L’inspection dure maintenant depuis cinq bonnes minutes. A petits pas, Arlette Maussan, longs cheveux blancs noués en queue-de-cheval et petites lunettes rondes, progresse sur la piste de randonnée. Au bout de la bride qu’elle tient dans sa main gauche, frôlant le sol pierreux, une étrange boîte couleur crème émet des «bips-bips» aigus et réguliers qui rompent la tranquillité de ce sous-bois du Massif central. La militante ne quitte pas des yeux l’ictomètre, son détecteur à rayons gamma, témoin de la radioactivité du lieu. Subitement, sur l’écran aux LED rouges, les chiffres s’affolent. Arlette, elle, s’arrête tout net: «Regardez, 14'000 C/S.» Comprenez 14'000 coups par seconde. «Dans la région, la valeur naturelle est de 200 coups par seconde», décrypte, en connaisseuse, celle qui milite depuis trente-sept ans contre tout ce qui a trait au nucléaire. «C’est très dangereux.

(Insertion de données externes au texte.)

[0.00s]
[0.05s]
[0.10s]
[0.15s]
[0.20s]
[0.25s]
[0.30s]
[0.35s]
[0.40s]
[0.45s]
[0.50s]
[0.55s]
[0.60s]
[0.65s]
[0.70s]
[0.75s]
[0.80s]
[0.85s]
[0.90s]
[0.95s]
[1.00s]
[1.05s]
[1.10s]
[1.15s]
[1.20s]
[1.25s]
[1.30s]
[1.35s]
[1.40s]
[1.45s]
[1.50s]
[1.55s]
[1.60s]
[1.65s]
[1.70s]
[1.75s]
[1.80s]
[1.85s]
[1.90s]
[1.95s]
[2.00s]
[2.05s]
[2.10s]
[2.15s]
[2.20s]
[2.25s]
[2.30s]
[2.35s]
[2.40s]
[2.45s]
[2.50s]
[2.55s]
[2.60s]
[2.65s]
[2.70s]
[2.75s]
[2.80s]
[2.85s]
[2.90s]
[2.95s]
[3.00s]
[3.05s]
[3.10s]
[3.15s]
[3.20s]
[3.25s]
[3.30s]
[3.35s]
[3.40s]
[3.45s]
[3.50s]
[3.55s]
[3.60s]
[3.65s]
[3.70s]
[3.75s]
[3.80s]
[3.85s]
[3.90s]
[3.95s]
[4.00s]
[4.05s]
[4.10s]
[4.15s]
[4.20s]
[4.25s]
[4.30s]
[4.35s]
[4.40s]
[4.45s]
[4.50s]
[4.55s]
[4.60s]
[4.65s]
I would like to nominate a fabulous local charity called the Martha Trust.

Ici, le week-end, le sentier est fréquenté par des familles. Des enfants en bas âge peuvent jouer avec des pierres. Ne restons pas là», termine-t-elle avant de s’éloigner.
Il y a des années, le chemin de la Pierre des Fées a été nivelé avec des résidus de l’ancienne mine d’uranium toute proche. Des déchets qu’on appelle «stériles», parce que jugés peu radioactifs. «Stériles», pour cette petite femme tantôt rieuse tantôt grave, ça ne veut rien dire. Alors, en octobre 2017, quand elle n’a eu plus aucun doute quant au niveau d’émission repéré, Arlette est passée à l’action. A l’entrée du sentier, bien en vue des randonneurs, elle a installé un petit panneau avec le pictogramme du trisecteur – le «sigle nucléaire» – et marqué de l’inscription: «Chemin radioactif». «Ne rien dire serait de la non-assistance à personne en danger», renchérit la sexagénaire. Mais visiblement, dans la région, tout le monde ne partage pas son avis. «C’est le quatrième panneau que j’installe en un mois et demi. Les trois autres ont été arrachés.» Au village de Saint-Priest-la-Prugne, dans le département de la Loire, le passé est pour certains bien lourd à digérer.

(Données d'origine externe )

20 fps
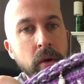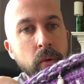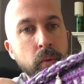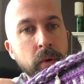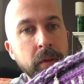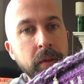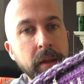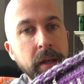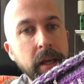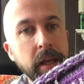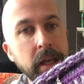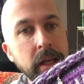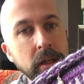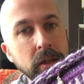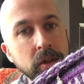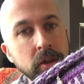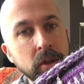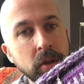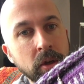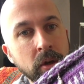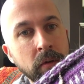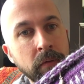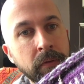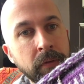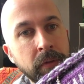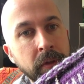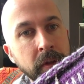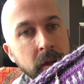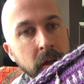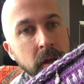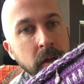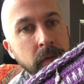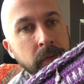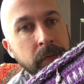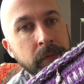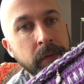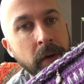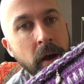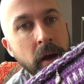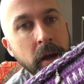with each of the
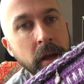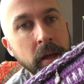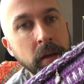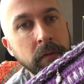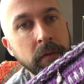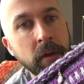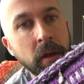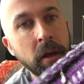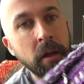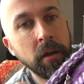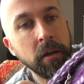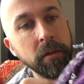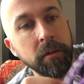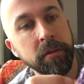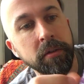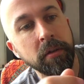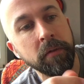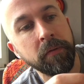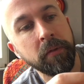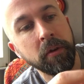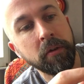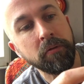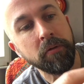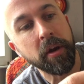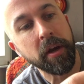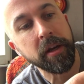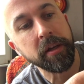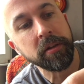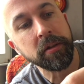5 colours of the grey.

Le temps, la végétation et les travaux des hommes ont pourtant presque tout effacé de l’exploitation de l’uranium. Dans les bois, près de l’ancienne mine, il reste bien quelques vestiges: un cylindre métallique ici, quelques plaques de béton par là, mais c’est à peu près tout. Les deux puits ont été détruits au milieu des années 2000. Le paysage est désormais englouti par une épaisse forêt, seulement trouée par un lac artificiel. A observer le bassin, bordé de résineux et de petites plages, il est presque étonnant, au premier regard, que les élus locaux n’aient pas eu l’idée de le transformer en base de loisirs. «Le meilleur point de vue sur le lac est le viaduc de l’ancien tacot», avait indiqué Arlette au téléphone. Accompagnée de deux de ses amis, Hélène et Jean-Pierre Piéchaud, c’est là que la retraitée nous a donné rendez-vous. D’entrée, sa voix est un peu résignée, presque mécanique. En plus de trente ans, aux visiteurs de passage ou aux journalistes, elle a dû faire des dizaines de fois l’amère description du site. «La nappe d’eau que vous voyez là recouvre 1,3 million de tonnes de déchets radioactifs, des résidus de l’ancienne mine d’uranium.» Le lac n’est en fait qu’un immense sarcophage! Pas surprenant qu’aucun espace de détente n’y ait jamais vu le jour.